Content starts
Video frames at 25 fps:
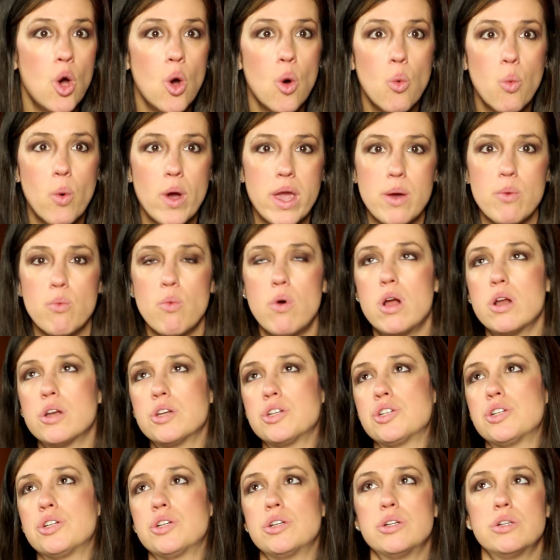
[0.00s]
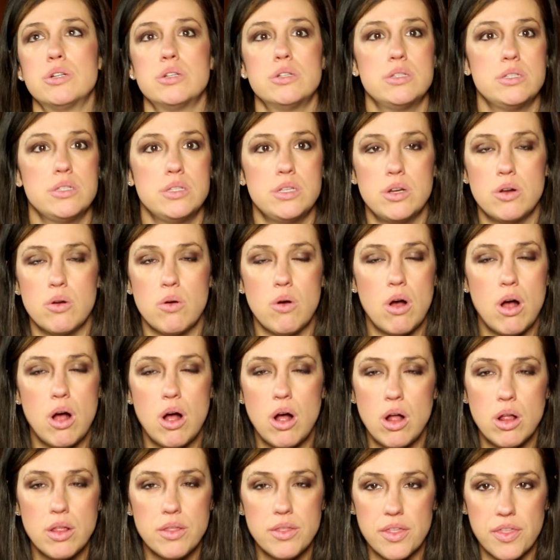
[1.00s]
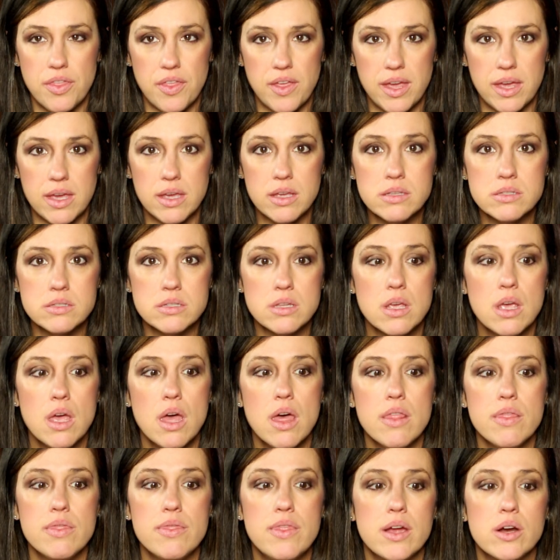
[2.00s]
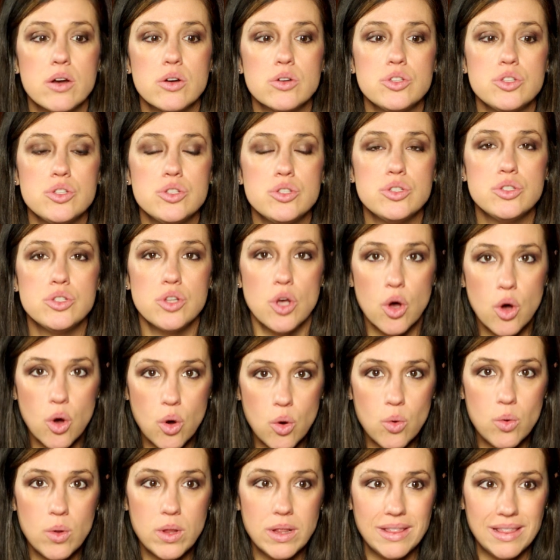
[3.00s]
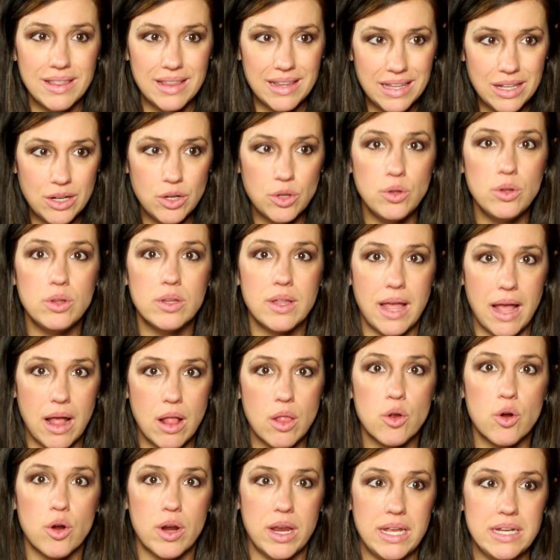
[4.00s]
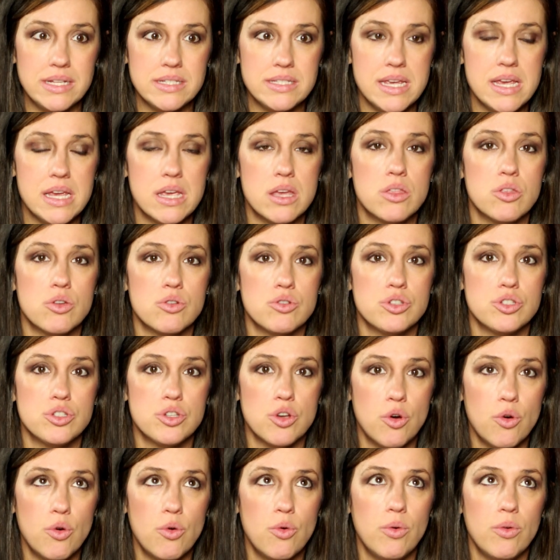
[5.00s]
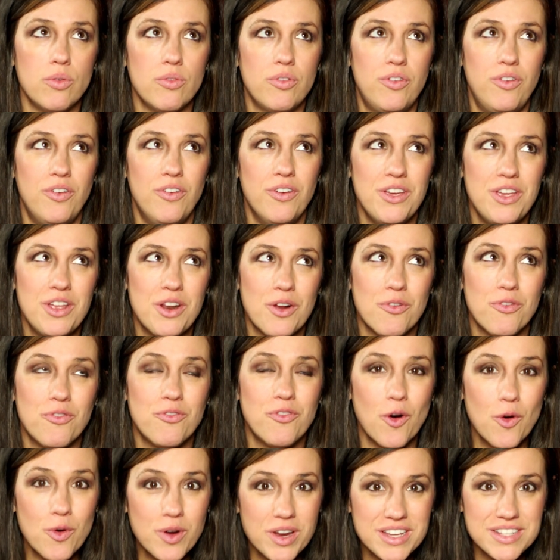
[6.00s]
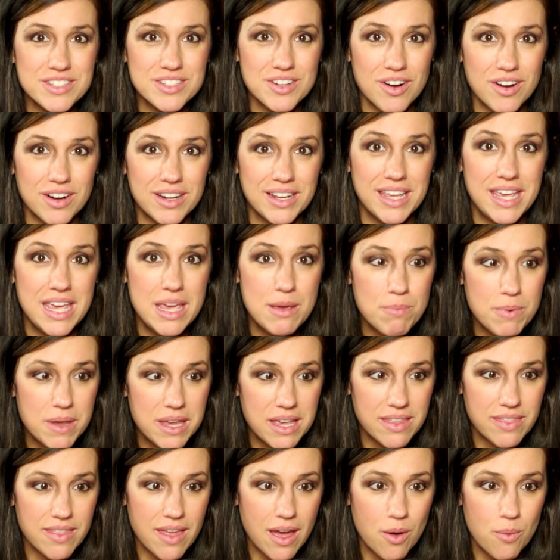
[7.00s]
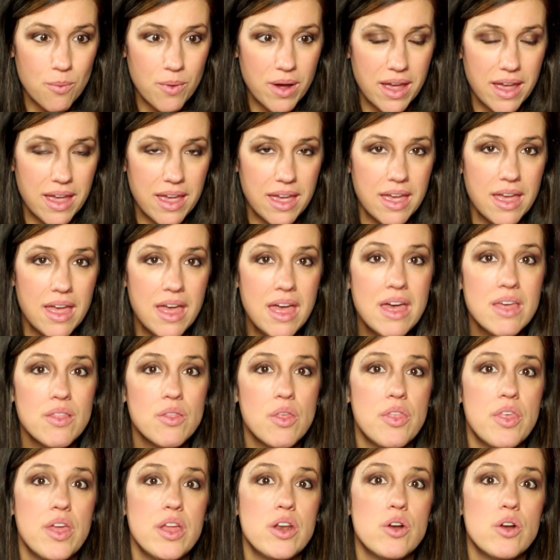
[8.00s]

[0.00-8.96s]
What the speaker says: Weight Watchers, all the things, there's so little caloric intake and they're so, focused on keeping it that way that they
Content ends
Exercise directions :: The answer should match the data above word for word, with no pictures in it.

Written response ::
Video frames at 25 fps:
[0.00s]
[1.00s]
[2.00s]
[3.00s]
[4.00s]
[5.00s]
[6.00s]
[7.00s]
[8.00s]

[0.00-8.96s]
What the speaker says: Weight Watchers, all the things, there's so little caloric intake and they're so, focused on keeping it that way that they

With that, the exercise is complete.